### Instructions to follow
Write out every record below exactly as given. Leave the pictures out.
━━━━━ Records for this task
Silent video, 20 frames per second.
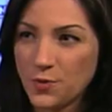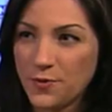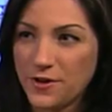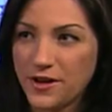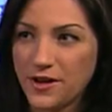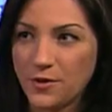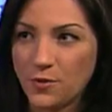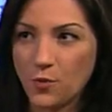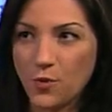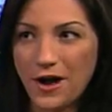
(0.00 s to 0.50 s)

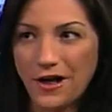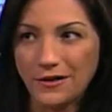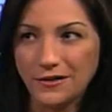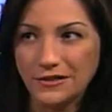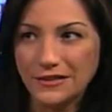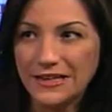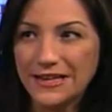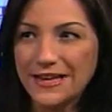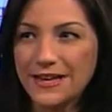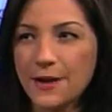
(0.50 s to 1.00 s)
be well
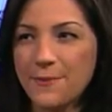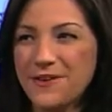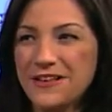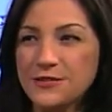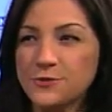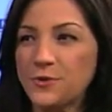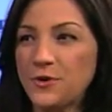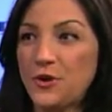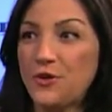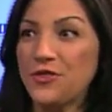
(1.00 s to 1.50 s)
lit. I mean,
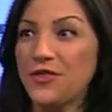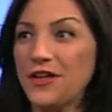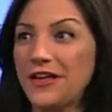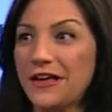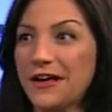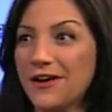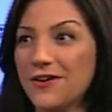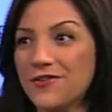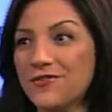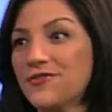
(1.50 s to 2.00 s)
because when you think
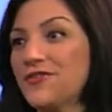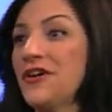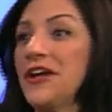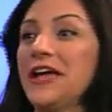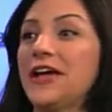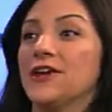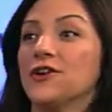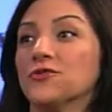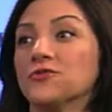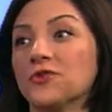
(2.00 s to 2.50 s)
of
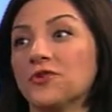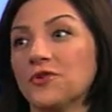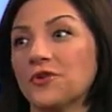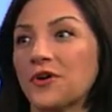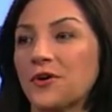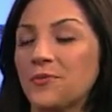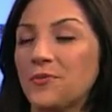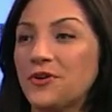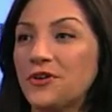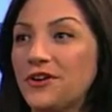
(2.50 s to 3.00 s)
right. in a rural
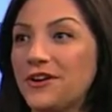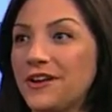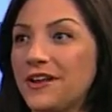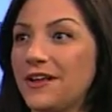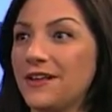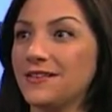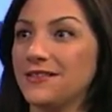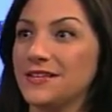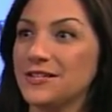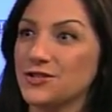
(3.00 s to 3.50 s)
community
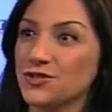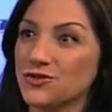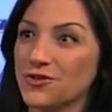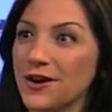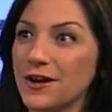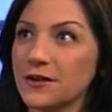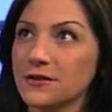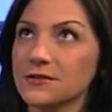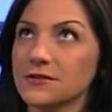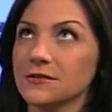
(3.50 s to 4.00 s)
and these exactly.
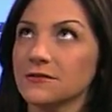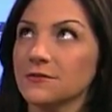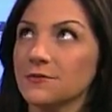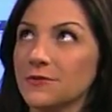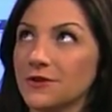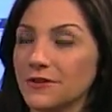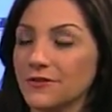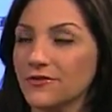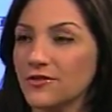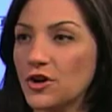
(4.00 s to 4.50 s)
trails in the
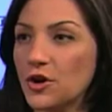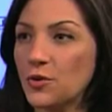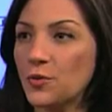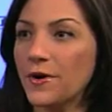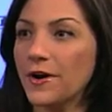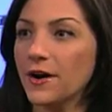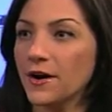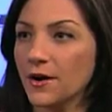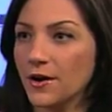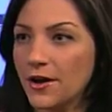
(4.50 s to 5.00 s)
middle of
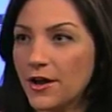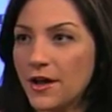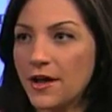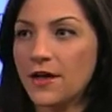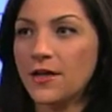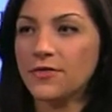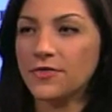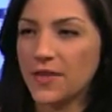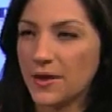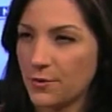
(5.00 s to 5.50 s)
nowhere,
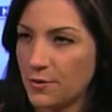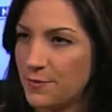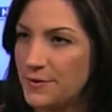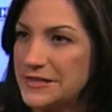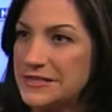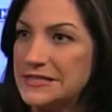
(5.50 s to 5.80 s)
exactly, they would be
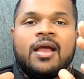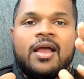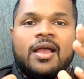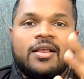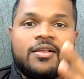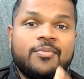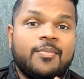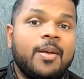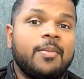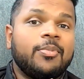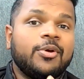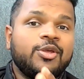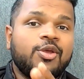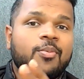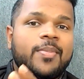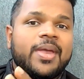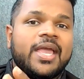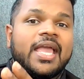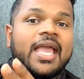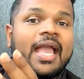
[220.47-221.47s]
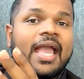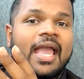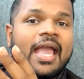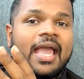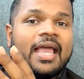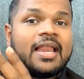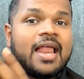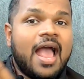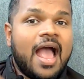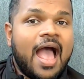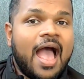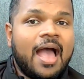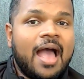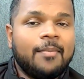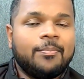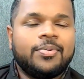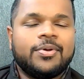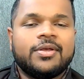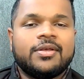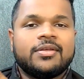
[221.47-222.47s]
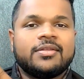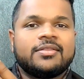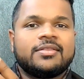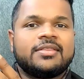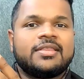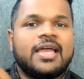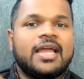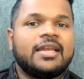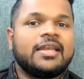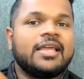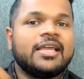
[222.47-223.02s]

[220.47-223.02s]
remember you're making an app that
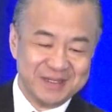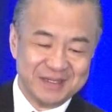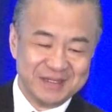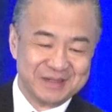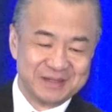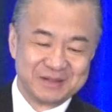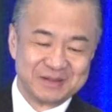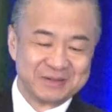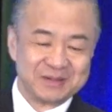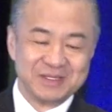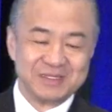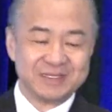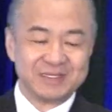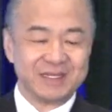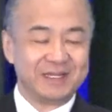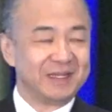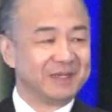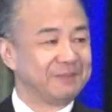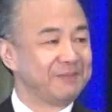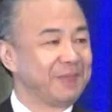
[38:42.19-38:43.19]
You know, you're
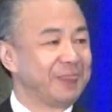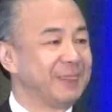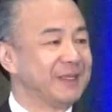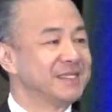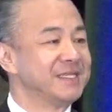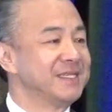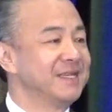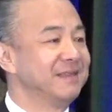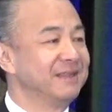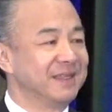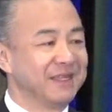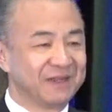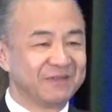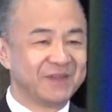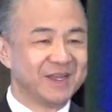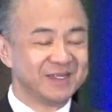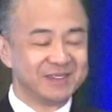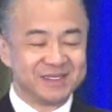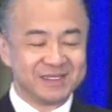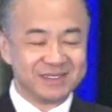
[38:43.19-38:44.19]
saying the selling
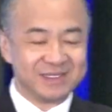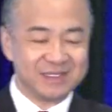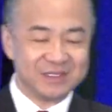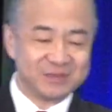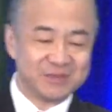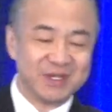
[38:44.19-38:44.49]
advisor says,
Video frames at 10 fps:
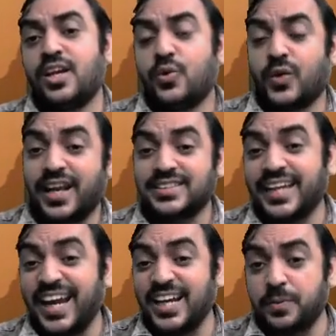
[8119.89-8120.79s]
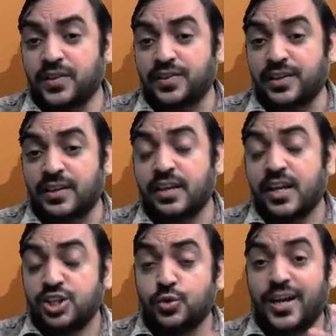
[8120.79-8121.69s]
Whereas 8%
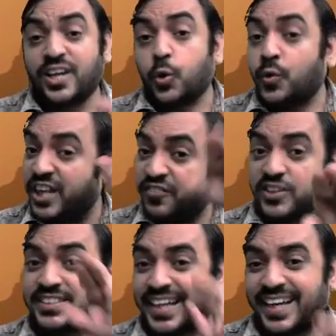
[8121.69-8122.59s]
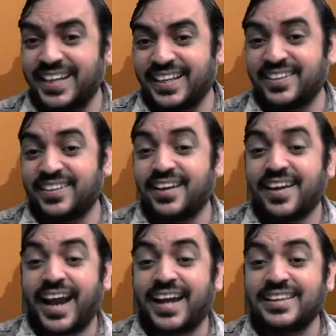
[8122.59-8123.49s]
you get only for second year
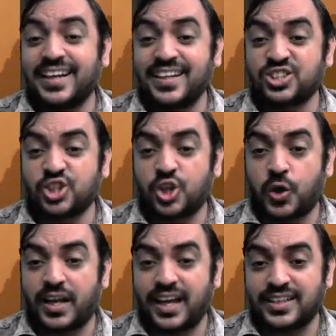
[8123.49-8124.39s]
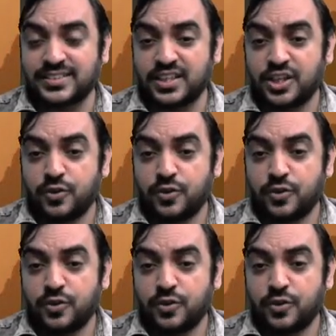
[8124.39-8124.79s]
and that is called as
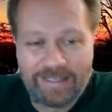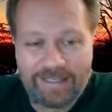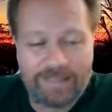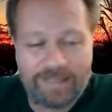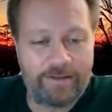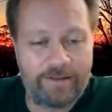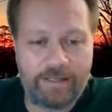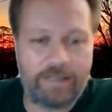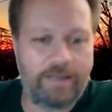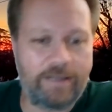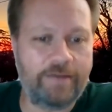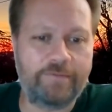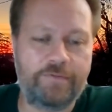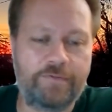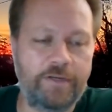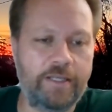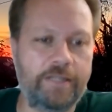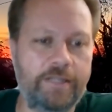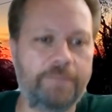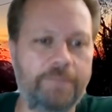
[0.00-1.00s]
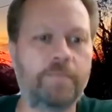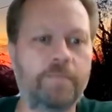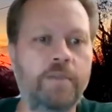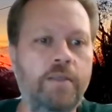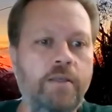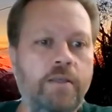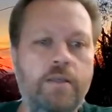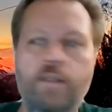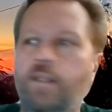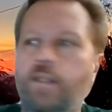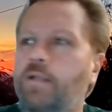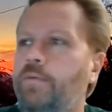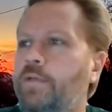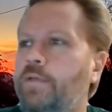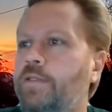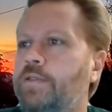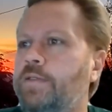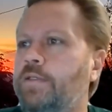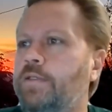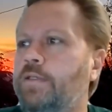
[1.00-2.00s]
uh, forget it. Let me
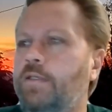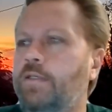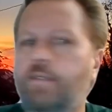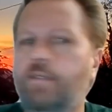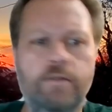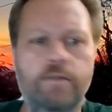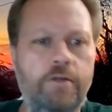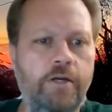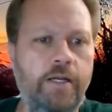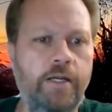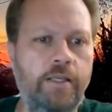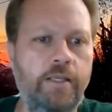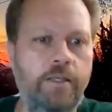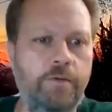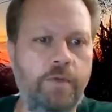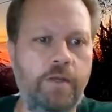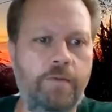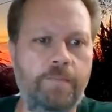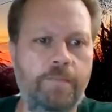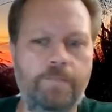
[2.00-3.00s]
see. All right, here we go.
━━━━━━━━━━
### Output for this task
Silent video, 20 frames per second.
(0.00 s to 0.50 s)

(0.50 s to 1.00 s)
be well
(1.00 s to 1.50 s)
lit. I mean,
(1.50 s to 2.00 s)
because when you think
(2.00 s to 2.50 s)
of
(2.50 s to 3.00 s)
right. in a rural
(3.00 s to 3.50 s)
community
(3.50 s to 4.00 s)
and these exactly.
(4.00 s to 4.50 s)
trails in the
(4.50 s to 5.00 s)
middle of
(5.00 s to 5.50 s)
nowhere,
(5.50 s to 5.80 s)
exactly, they would be
[220.47-221.47s]
[221.47-222.47s]
[222.47-223.02s]

[220.47-223.02s]
remember you're making an app that
[38:42.19-38:43.19]
You know, you're
[38:43.19-38:44.19]
saying the selling
[38:44.19-38:44.49]
advisor says,
Video frames at 10 fps:
[8119.89-8120.79s]
[8120.79-8121.69s]
Whereas 8%
[8121.69-8122.59s]
[8122.59-8123.49s]
you get only for second year
[8123.49-8124.39s]
[8124.39-8124.79s]
and that is called as
[0.00-1.00s]
[1.00-2.00s]
uh, forget it. Let me
[2.00-3.00s]
see. All right, here we go.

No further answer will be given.